= Your instructions =
Please transcribe exactly the line that holds "[18:44.97-18:45.97]" and all lines that follow it to the end of the records below, omitting any pictures.

(Supplied material begins)

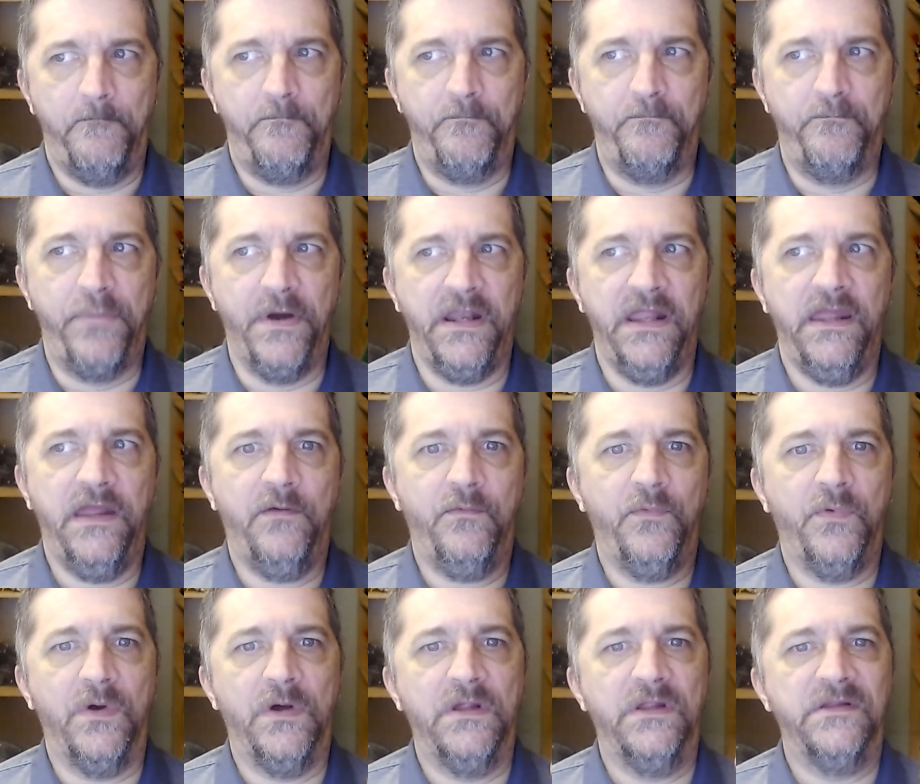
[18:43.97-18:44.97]
But it
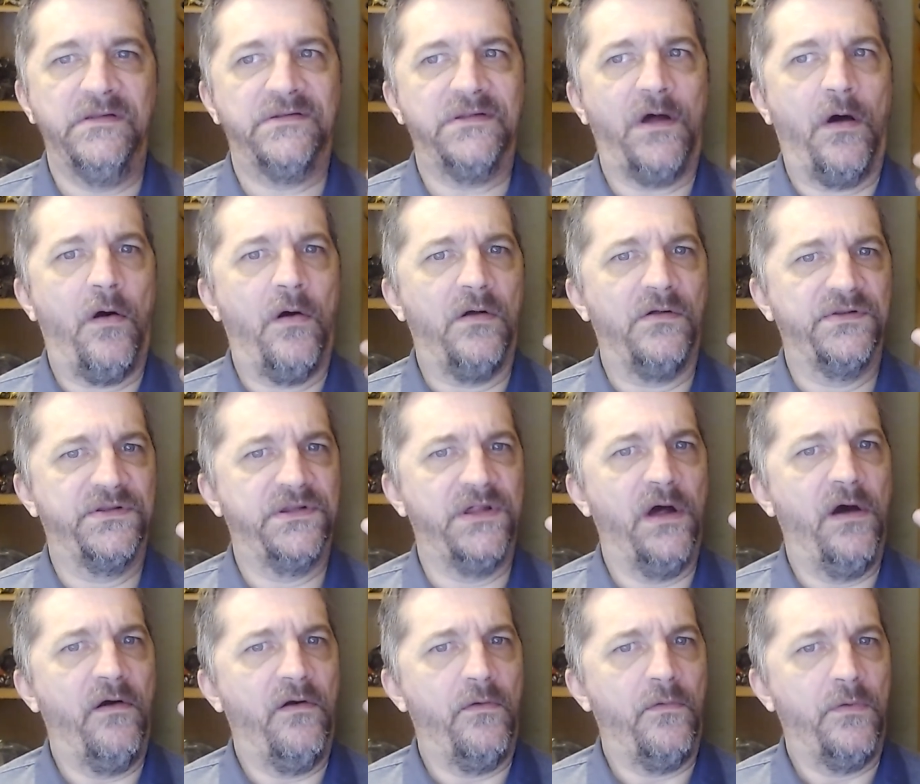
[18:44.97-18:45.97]
was
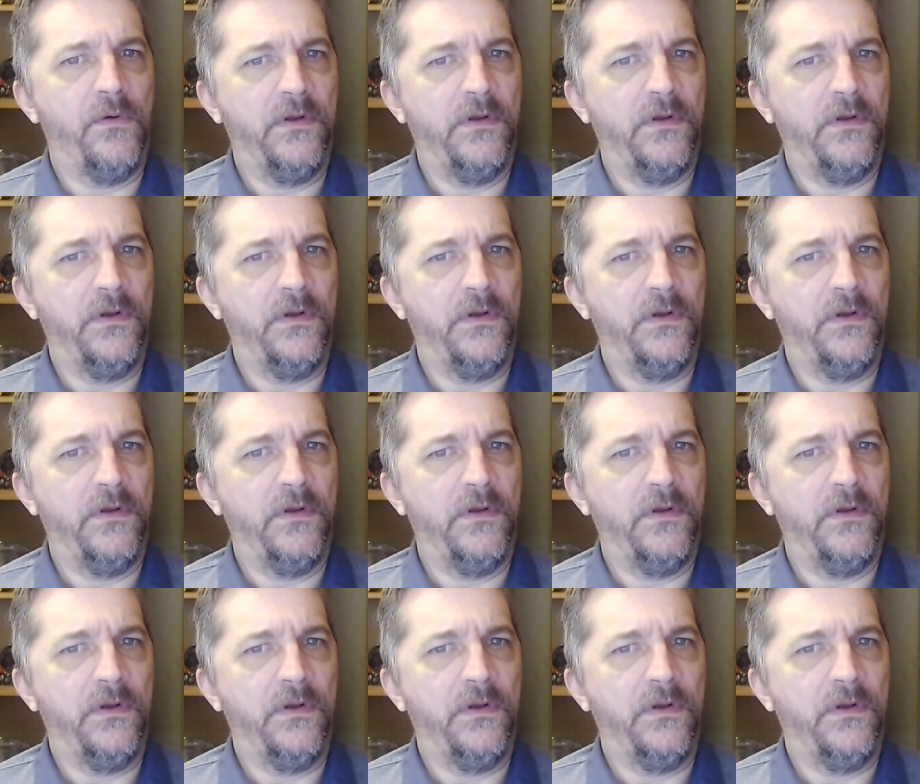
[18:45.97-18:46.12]
also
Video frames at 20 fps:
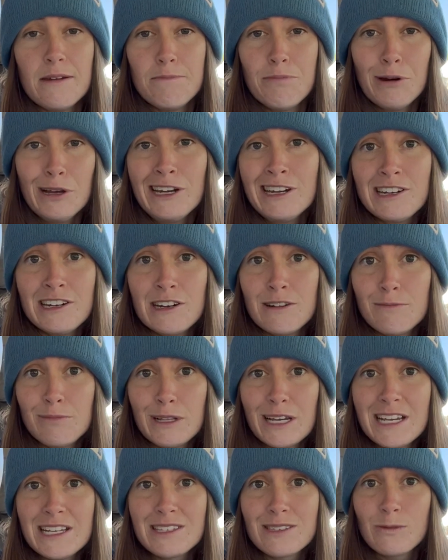put it in a
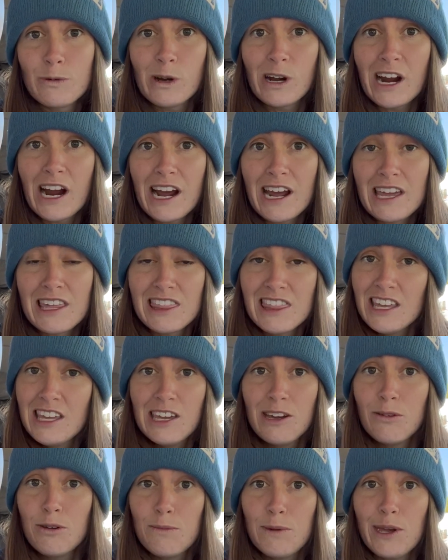place where I think
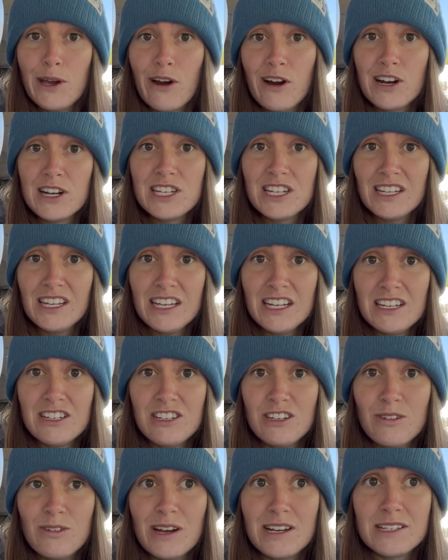it would be hard to get
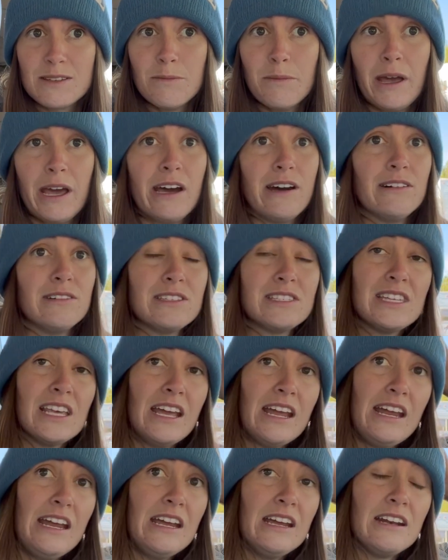to as a mouse,
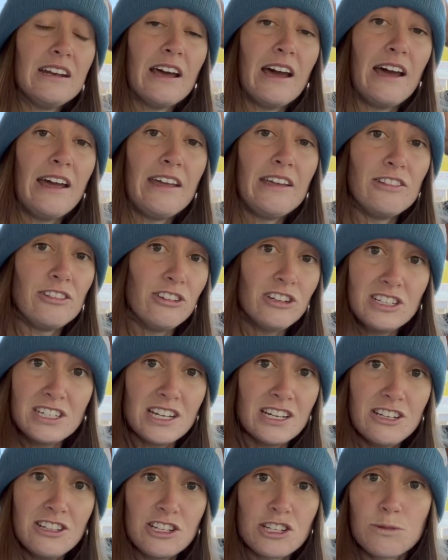and I looked
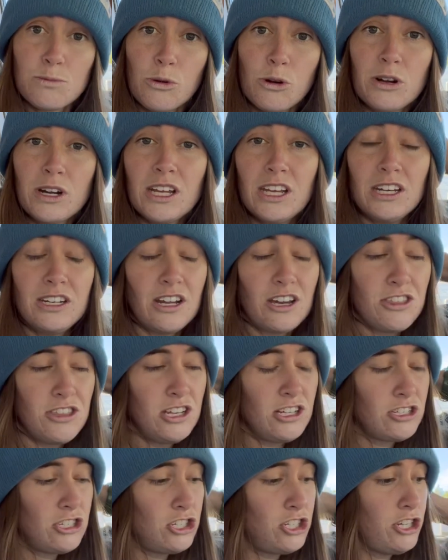at it this morning and
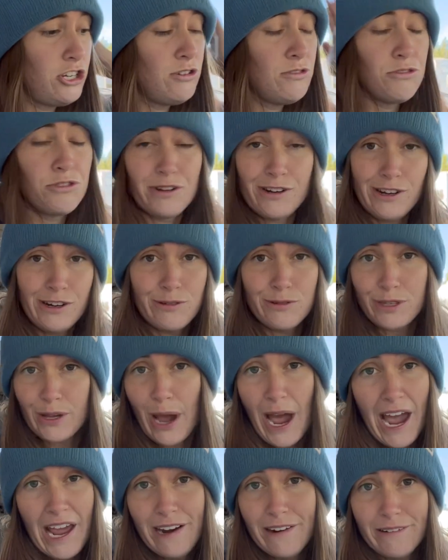nothing's chewed through, so
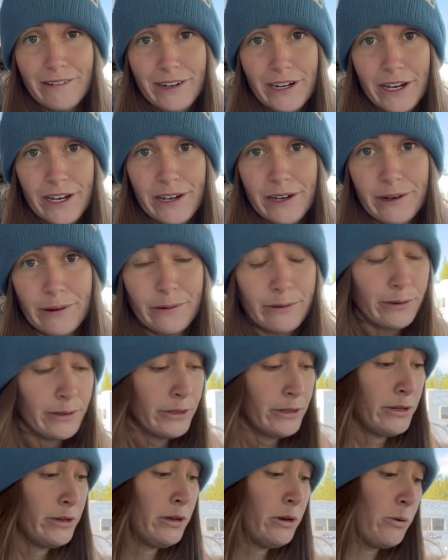I don't know
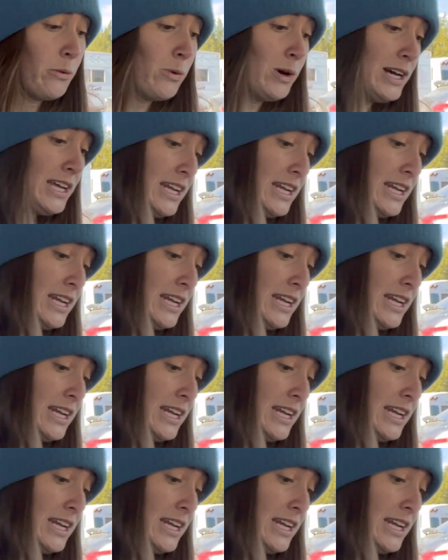what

(Supplied material ends)

= Response to the task =
[18:44.97-18:45.97]
was
[18:45.97-18:46.12]
also
Video frames at 20 fps:
put it in a
place where I think
it would be hard to get
to as a mouse,
and I looked
at it this morning and
nothing's chewed through, so
I don't know
what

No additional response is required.